Posted by Phil Nugent
The Hollywood director Robert Mulligan died yesterday at the age of 83. After attending Fordham University and serving with the Marines in World War II, Mulligan broke into directing for television, working his way up from a job as messenger boy. During the era of live TV plays, he directed such notable broadcasts as Gore Vidal's 1954 adaptation of William Faulkner's Barn Burning; Vidal's The Death of Billy the Kid starring Paul Newman, which would provide the basis for the Arthur Penn movie The Left-Handed Gun, also with Newman; the 1955 A Man Is Ten Feet Tall, starring Sidney Poitier; and, in 1959, The Moon and Sixpence, which marked the first of Laurence Olivier's rare appearances on American TV. (Both Mulligan and Olivier won Emmys for it.) By then, Mulligan had already made the leap to feature films with the 1957 Fear Strikes Out, a biopic starring Anthony Perkins as the emotionally troubled baseball player player Jimmy Piersall. That success helped established his reputation as a gifted director with actors who could apply a delicate hand to sensitive material.

Those virtues would come in handy with Mulligan's best-remembered film, the 1962 To Kill a Mockingbird. Staging Harper Lee's Pulitzer Prize-winning novel, Mulligan had to deal not only with the racially charged material but with then challenges presented by using child actors at the center of the production and trying to convey that the story was unfolding as filtered through the eyes and memories of the six-year-old Scout (played by Mary Badham). The project could have easily ended in disaster, but instead it wound up as one of those movies now seems to have been made for the express purpose of showing up on AFI lists: it made it to #25 on the Institute's list of greatest American movies, and to #1 on their list of courtroom dramas. The movie's star, Gregory Peck, won the Academy Award for playing a character, Atticus Finch, was selected by the AFI as "the greatest hero of American film." The performance, which inspired Harper Lee (who based the character of Atticus on her father) to say of Peck that ""Atticus Finch gave him an opportunity to play himself," gave the actor a Lincolnesque aura for the rest of his life and career.

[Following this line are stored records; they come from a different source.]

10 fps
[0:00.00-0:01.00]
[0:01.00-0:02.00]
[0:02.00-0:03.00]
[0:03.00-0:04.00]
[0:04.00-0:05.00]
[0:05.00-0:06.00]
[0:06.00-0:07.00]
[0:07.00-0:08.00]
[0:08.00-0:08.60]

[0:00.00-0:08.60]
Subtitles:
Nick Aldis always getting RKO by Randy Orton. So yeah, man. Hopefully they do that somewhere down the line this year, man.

The movie is also notable for including the screen debut of Robert Duvall as the brain-damaged redneck boogeyman Boo Radley, a character that Duvall, lucky for him, was able to step away from in later roles.

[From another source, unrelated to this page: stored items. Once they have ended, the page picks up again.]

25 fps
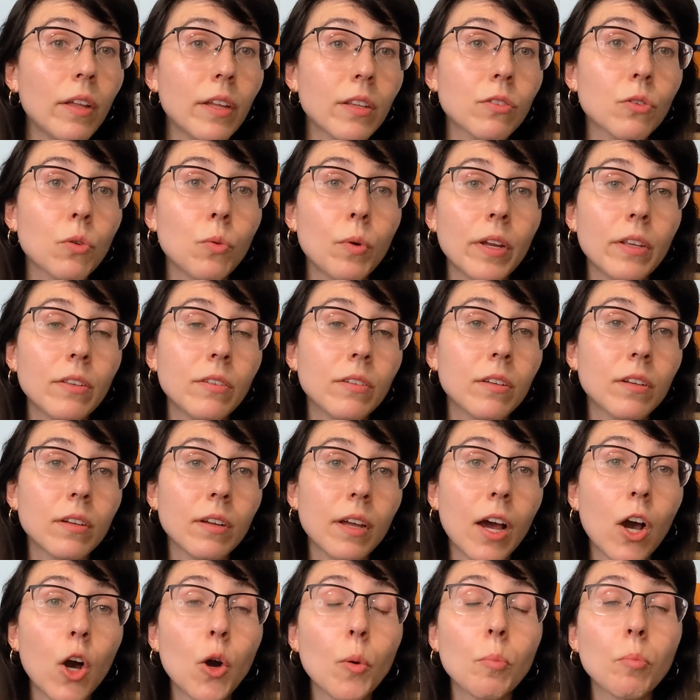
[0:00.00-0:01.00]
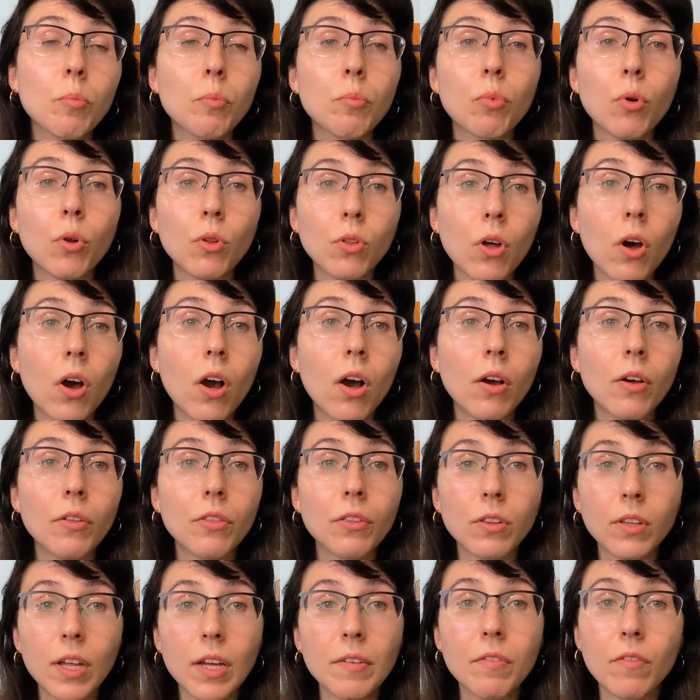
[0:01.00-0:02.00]
It's going to help prolong
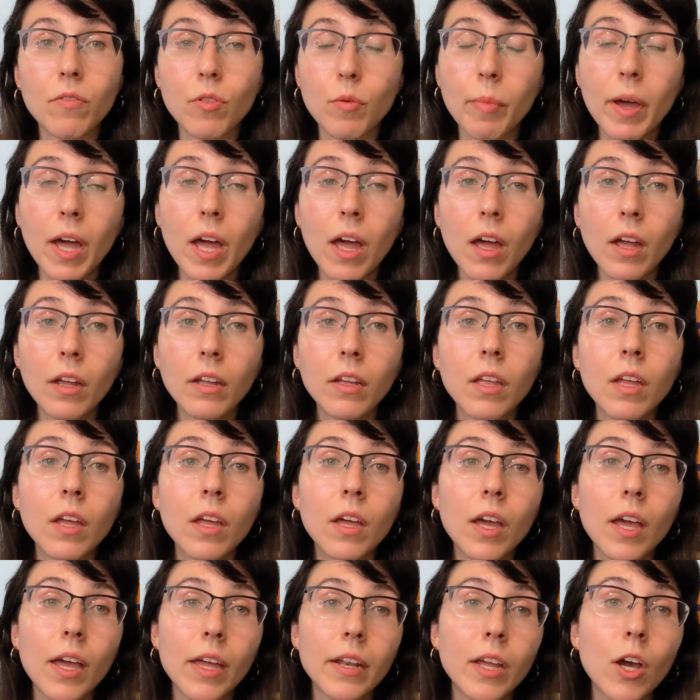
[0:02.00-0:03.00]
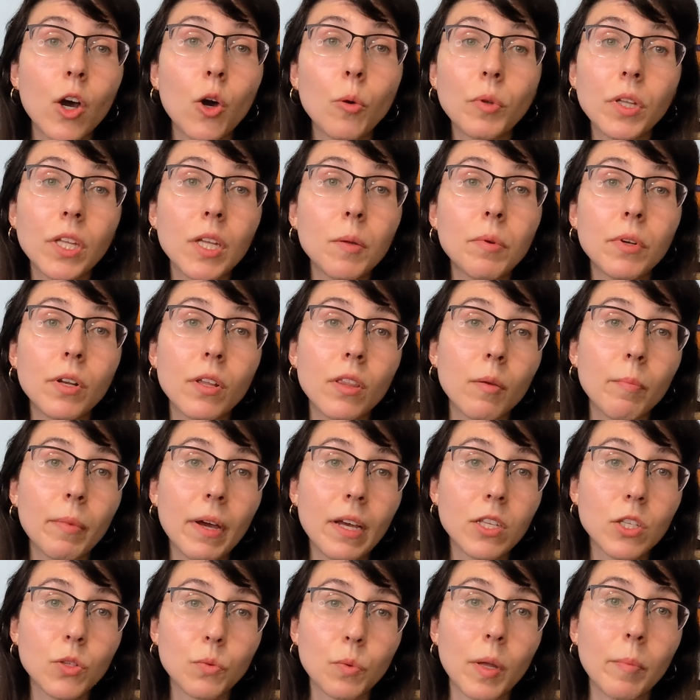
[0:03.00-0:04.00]
the life of the bag and help keep it in the
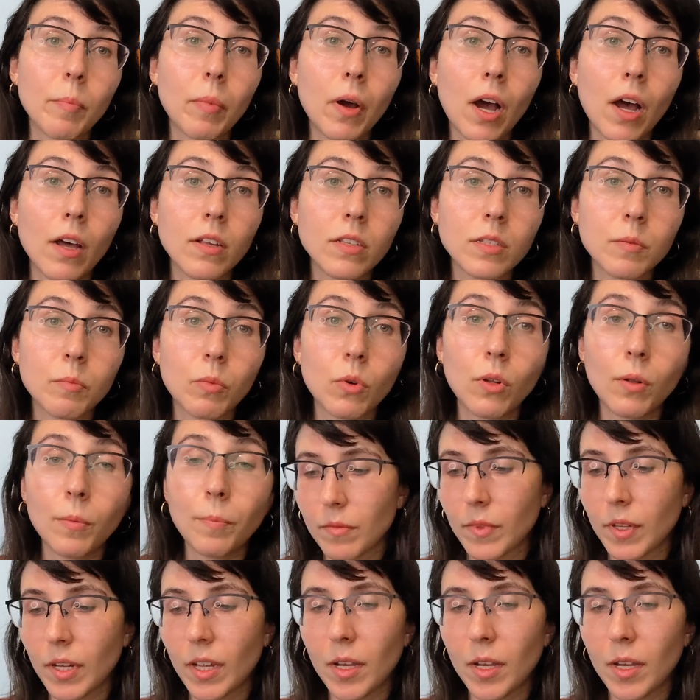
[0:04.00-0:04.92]
best way possible.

Nothing else Mulligan did would loom as large in film culture, He made Love with the Proper Stranger and Baby the Rain Must Fall with Steve McQueen, who he had directed for TV in the Studio One drama The Defenders; the high-pitched Hollywood expose Inside Daisy Clover, with Natalie Wood; Up the Down Staircase, starring Sandy Dennis as a young teacher in a violent New York high school; and the 1969 Western thriller The Stalking Moon, which reunited him with Gregory Peck. He had a big, unexpected hit with the nostalgic Summer of '42, a big make-out movie in the spring of '71. But his other work in the '70s and '80s mostly left the impression that material suited to his gentle touch was getting harder and harder to find. He retired after 1991's The Man in the Moon, one more love story about coming of age in an earlier, presumably simpler time and place, noteworthy as the film debut of Reese Witherspoon.